Monday, December 13, 2010

Heropedia

Are Heroes Born, or Can They Be Made?, a ground breaking initiative - Here:

Can modern science help us to create heroes? That's the lofty question behind the Heroic Imagination Project, a new nonprofit started by Phil Zimbardo, a psychologist at Stanford University. The goal of the project is simple: to put decades of experimental research to use in training the next generation of exemplary Americans, churning out good guys with the same efficiency that gangs and terrorist groups produce bad guys.

At first glance, this seems like a slightly absurd endeavor. Heroism, after all, isn't supposed to be a teachable trait. We assume that people like Gandhi or Rosa Parks or the 9/11 hero Todd Beamer have some intangible quality that the rest of us lack. When we get scared and selfish, these brave souls find a way to act, to speak out, to help others in need. That's why they're heroes.

Mr. Zimbardo rejects this view. "We've been saddled for too long with this mystical view of heroism," he says. "We assume heroes are demigods. But they're not. A hero is just an ordinary person who does something extraordinary. I believe we can use science to teach people how to do that."

The curriculum, which lasts four weeks and is targeted at adolescents, is rooted in decades of psychological research. (Mr. Zimbardo is best known as the scientist behind the Stanford Prison experiment, which demonstrated that even liberal-minded undergrads can be turned into sadistic prison guards.) After taking a "hero pledge"—research shows that public commitments boost rates of adherence—the "heroes in training" begin their education.

The first lessons focus on human frailties, those hard-wired flaws that allow evil to flourish. The students are taught, for instance, about the research of the psychologist Stanley Milgram, whose famous experiment in the early 1960s showed that ordinary people would blindly obey authority and give what they thought were strong electrical shocks to strangers. They are also warned about the bystander effect—our reluctance to help a person in need when others are around—and the prevalence of prejudice.
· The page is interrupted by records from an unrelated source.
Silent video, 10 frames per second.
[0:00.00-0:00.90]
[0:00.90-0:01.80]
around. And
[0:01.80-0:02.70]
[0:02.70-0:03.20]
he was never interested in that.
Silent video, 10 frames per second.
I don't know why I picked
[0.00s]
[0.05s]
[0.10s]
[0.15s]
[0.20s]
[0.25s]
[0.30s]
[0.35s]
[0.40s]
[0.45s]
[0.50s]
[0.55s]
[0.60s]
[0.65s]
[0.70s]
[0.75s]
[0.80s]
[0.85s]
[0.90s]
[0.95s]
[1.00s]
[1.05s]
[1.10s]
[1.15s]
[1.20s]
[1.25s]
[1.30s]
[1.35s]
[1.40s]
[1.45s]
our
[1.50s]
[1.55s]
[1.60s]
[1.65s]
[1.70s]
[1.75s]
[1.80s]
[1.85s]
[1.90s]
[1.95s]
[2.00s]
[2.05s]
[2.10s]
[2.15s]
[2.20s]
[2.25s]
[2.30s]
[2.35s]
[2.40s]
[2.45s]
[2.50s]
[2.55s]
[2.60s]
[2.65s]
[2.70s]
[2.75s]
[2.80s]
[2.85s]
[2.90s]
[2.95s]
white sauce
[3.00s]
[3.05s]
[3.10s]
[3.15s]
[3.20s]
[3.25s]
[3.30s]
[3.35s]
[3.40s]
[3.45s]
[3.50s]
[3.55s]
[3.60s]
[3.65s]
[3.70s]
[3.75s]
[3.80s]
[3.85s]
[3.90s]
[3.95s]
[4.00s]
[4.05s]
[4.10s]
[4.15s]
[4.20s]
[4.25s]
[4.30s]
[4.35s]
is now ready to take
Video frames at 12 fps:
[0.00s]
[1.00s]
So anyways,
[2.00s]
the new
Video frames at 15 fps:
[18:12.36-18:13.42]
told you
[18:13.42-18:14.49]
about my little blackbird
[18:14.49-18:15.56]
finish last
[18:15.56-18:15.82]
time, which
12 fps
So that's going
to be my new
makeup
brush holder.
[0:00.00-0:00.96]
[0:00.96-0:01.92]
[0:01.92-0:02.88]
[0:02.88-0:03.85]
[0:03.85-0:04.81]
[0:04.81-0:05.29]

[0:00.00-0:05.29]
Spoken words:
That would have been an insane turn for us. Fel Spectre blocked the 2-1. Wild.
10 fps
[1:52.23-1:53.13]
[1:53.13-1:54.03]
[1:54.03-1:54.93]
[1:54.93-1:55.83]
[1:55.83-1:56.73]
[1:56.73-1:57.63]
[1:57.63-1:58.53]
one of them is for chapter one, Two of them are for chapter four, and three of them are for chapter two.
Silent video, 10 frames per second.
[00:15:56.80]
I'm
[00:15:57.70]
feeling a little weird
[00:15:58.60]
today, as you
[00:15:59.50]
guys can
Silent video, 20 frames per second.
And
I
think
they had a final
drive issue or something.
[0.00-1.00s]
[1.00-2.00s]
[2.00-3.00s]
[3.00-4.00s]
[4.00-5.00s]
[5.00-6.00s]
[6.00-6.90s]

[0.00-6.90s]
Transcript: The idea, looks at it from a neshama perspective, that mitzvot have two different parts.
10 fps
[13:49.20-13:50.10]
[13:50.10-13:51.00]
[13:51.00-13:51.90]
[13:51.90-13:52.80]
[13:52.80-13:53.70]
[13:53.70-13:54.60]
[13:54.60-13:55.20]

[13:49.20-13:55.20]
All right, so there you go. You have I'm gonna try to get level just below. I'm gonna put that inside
It's a crash course in all the different tendencies that lead good people astray.

After being "fortified against the dark side," the student heroes are trained to be more empathetic. Most of these lessons revolve around perception, on becoming more attentive to the feelings of others. The students learn how to interpret micro-facial expressions—a fake smile looks different than a real smile—and practice listening to their classmates. Another important lesson revolves around the fundamental attribution error, a prevalent psychological bias in which people neglect the influence of context on behavior. "One of the main reasons we don't help others is because we assume they deserve what happened to them, that they must have done something wrong," Mr. Zimbardo says. "But most of the time it's just the situation playing itself out. We teach people how not to blame the victim."

The next phase of instruction has a grandiose title: "Internalizing the Heroic Imagination." The students begin studying the behavior of other heroes, past and present. They look at Harry Potter and Abraham Lincoln, Achilles and Martin Luther King. (Mr. Zimbardo is trying to create a "Heropedia," so that people can search a vast database to find heroes in their neighborhood or age group.) Because human behavior is profoundly shaped by those around us—we are all natural "peer modelers"—the project attempts to give students a more heroic set of peers. "Just look at the Milgram experiment," Mr. Zimbardo says. "Everybody uses that as an example of how bad people are. But the actual data aren't so depressing. If subjects watched someone else refuse to issue shocks, then they almost always refused, too. The hero created another hero."

The last step of hero training is the most important. The students begin rehearsing their heroism in the real world, translating the classroom lessons into positive changes. (No cape required.) The students start with baby steps, as they are instructed to do one thing every day that makes someone else feel better. Perhaps it's complimenting a bus driver, or helping mom make dinner, or spending quality time with grandpa. The goal is to break down the barrier that keeps good intentions from becoming virtuous actions. Though real heroes take risks, Zimbardo notes that one can't begin with reckless acts of altruism. Courage requires practice."